### [Task statement]
Omit every picture. Return all other data as it stands.
--
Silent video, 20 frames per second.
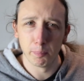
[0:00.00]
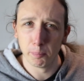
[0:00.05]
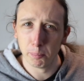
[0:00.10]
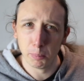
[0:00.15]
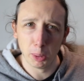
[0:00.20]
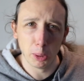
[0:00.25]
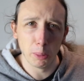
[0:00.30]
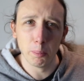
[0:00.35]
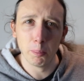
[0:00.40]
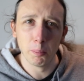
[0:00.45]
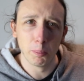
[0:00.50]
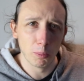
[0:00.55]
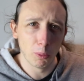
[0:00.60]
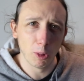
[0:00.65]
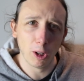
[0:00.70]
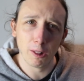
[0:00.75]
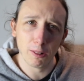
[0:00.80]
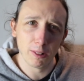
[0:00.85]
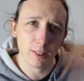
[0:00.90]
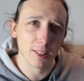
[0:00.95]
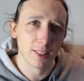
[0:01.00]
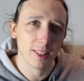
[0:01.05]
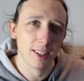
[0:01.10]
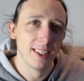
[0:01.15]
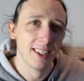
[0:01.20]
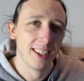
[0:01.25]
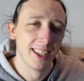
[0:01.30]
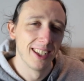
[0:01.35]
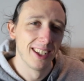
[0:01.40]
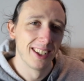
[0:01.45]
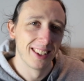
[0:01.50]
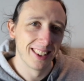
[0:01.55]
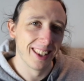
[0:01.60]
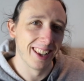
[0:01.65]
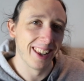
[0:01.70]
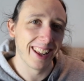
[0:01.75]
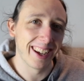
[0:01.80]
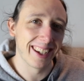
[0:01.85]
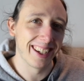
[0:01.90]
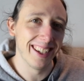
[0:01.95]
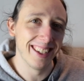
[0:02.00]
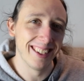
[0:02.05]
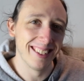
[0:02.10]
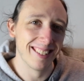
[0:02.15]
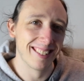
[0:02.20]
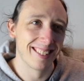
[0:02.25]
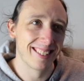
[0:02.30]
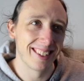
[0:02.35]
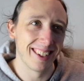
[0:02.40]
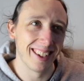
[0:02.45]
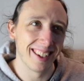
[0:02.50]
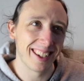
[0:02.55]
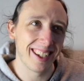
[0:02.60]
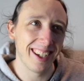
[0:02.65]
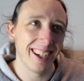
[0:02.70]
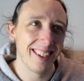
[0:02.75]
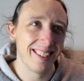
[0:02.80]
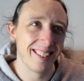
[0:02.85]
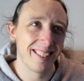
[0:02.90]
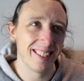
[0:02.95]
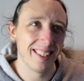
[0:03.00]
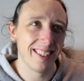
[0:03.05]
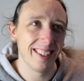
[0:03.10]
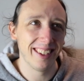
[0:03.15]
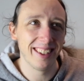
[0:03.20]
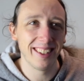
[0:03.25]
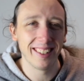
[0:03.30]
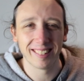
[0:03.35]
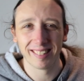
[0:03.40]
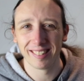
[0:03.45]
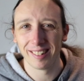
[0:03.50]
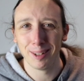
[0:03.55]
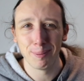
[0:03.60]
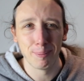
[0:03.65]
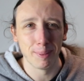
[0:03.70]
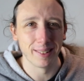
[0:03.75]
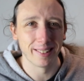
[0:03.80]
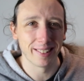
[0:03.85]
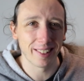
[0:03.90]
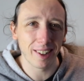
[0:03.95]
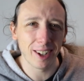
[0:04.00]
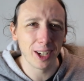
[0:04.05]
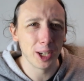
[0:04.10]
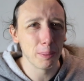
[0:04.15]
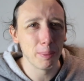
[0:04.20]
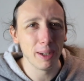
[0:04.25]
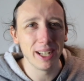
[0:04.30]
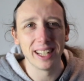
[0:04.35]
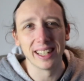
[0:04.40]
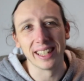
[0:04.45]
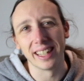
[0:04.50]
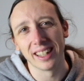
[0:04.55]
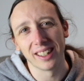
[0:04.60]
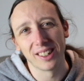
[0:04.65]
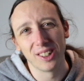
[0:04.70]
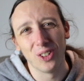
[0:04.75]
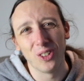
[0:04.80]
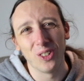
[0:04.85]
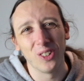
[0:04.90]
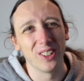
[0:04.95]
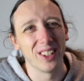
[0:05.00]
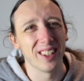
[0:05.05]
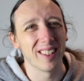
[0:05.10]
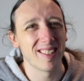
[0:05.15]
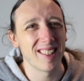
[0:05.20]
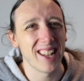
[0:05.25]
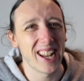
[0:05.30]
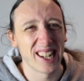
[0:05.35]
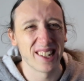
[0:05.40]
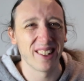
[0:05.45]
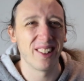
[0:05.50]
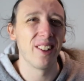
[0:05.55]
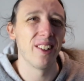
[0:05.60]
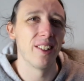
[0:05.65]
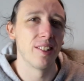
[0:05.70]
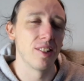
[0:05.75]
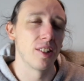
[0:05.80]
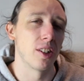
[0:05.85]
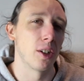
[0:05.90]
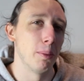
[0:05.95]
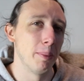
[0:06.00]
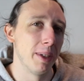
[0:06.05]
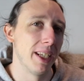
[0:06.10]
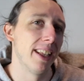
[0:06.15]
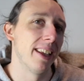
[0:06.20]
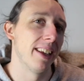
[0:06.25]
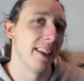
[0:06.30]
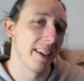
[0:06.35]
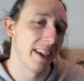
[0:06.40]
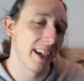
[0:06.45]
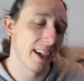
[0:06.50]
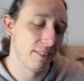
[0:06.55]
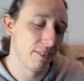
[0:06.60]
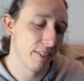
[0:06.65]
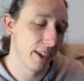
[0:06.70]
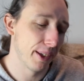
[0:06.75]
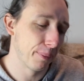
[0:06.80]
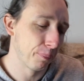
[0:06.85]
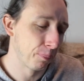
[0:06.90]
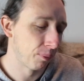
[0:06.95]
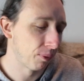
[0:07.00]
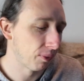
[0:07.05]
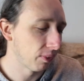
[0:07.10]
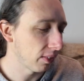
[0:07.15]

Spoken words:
bum, whereas the leggings can occasionally slip and slide a bit and get caught on the saddle as you're coming in and out of it.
--
### [Response for this exercise]
Silent video, 20 frames per second.
[0:00.00]
[0:00.05]
[0:00.10]
[0:00.15]
[0:00.20]
[0:00.25]
[0:00.30]
[0:00.35]
[0:00.40]
[0:00.45]
[0:00.50]
[0:00.55]
[0:00.60]
[0:00.65]
[0:00.70]
[0:00.75]
[0:00.80]
[0:00.85]
[0:00.90]
[0:00.95]
[0:01.00]
[0:01.05]
[0:01.10]
[0:01.15]
[0:01.20]
[0:01.25]
[0:01.30]
[0:01.35]
[0:01.40]
[0:01.45]
[0:01.50]
[0:01.55]
[0:01.60]
[0:01.65]
[0:01.70]
[0:01.75]
[0:01.80]
[0:01.85]
[0:01.90]
[0:01.95]
[0:02.00]
[0:02.05]
[0:02.10]
[0:02.15]
[0:02.20]
[0:02.25]
[0:02.30]
[0:02.35]
[0:02.40]
[0:02.45]
[0:02.50]
[0:02.55]
[0:02.60]
[0:02.65]
[0:02.70]
[0:02.75]
[0:02.80]
[0:02.85]
[0:02.90]
[0:02.95]
[0:03.00]
[0:03.05]
[0:03.10]
[0:03.15]
[0:03.20]
[0:03.25]
[0:03.30]
[0:03.35]
[0:03.40]
[0:03.45]
[0:03.50]
[0:03.55]
[0:03.60]
[0:03.65]
[0:03.70]
[0:03.75]
[0:03.80]
[0:03.85]
[0:03.90]
[0:03.95]
[0:04.00]
[0:04.05]
[0:04.10]
[0:04.15]
[0:04.20]
[0:04.25]
[0:04.30]
[0:04.35]
[0:04.40]
[0:04.45]
[0:04.50]
[0:04.55]
[0:04.60]
[0:04.65]
[0:04.70]
[0:04.75]
[0:04.80]
[0:04.85]
[0:04.90]
[0:04.95]
[0:05.00]
[0:05.05]
[0:05.10]
[0:05.15]
[0:05.20]
[0:05.25]
[0:05.30]
[0:05.35]
[0:05.40]
[0:05.45]
[0:05.50]
[0:05.55]
[0:05.60]
[0:05.65]
[0:05.70]
[0:05.75]
[0:05.80]
[0:05.85]
[0:05.90]
[0:05.95]
[0:06.00]
[0:06.05]
[0:06.10]
[0:06.15]
[0:06.20]
[0:06.25]
[0:06.30]
[0:06.35]
[0:06.40]
[0:06.45]
[0:06.50]
[0:06.55]
[0:06.60]
[0:06.65]
[0:06.70]
[0:06.75]
[0:06.80]
[0:06.85]
[0:06.90]
[0:06.95]
[0:07.00]
[0:07.05]
[0:07.10]
[0:07.15]

Spoken words:
bum, whereas the leggings can occasionally slip and slide a bit and get caught on the saddle as you're coming in and out of it.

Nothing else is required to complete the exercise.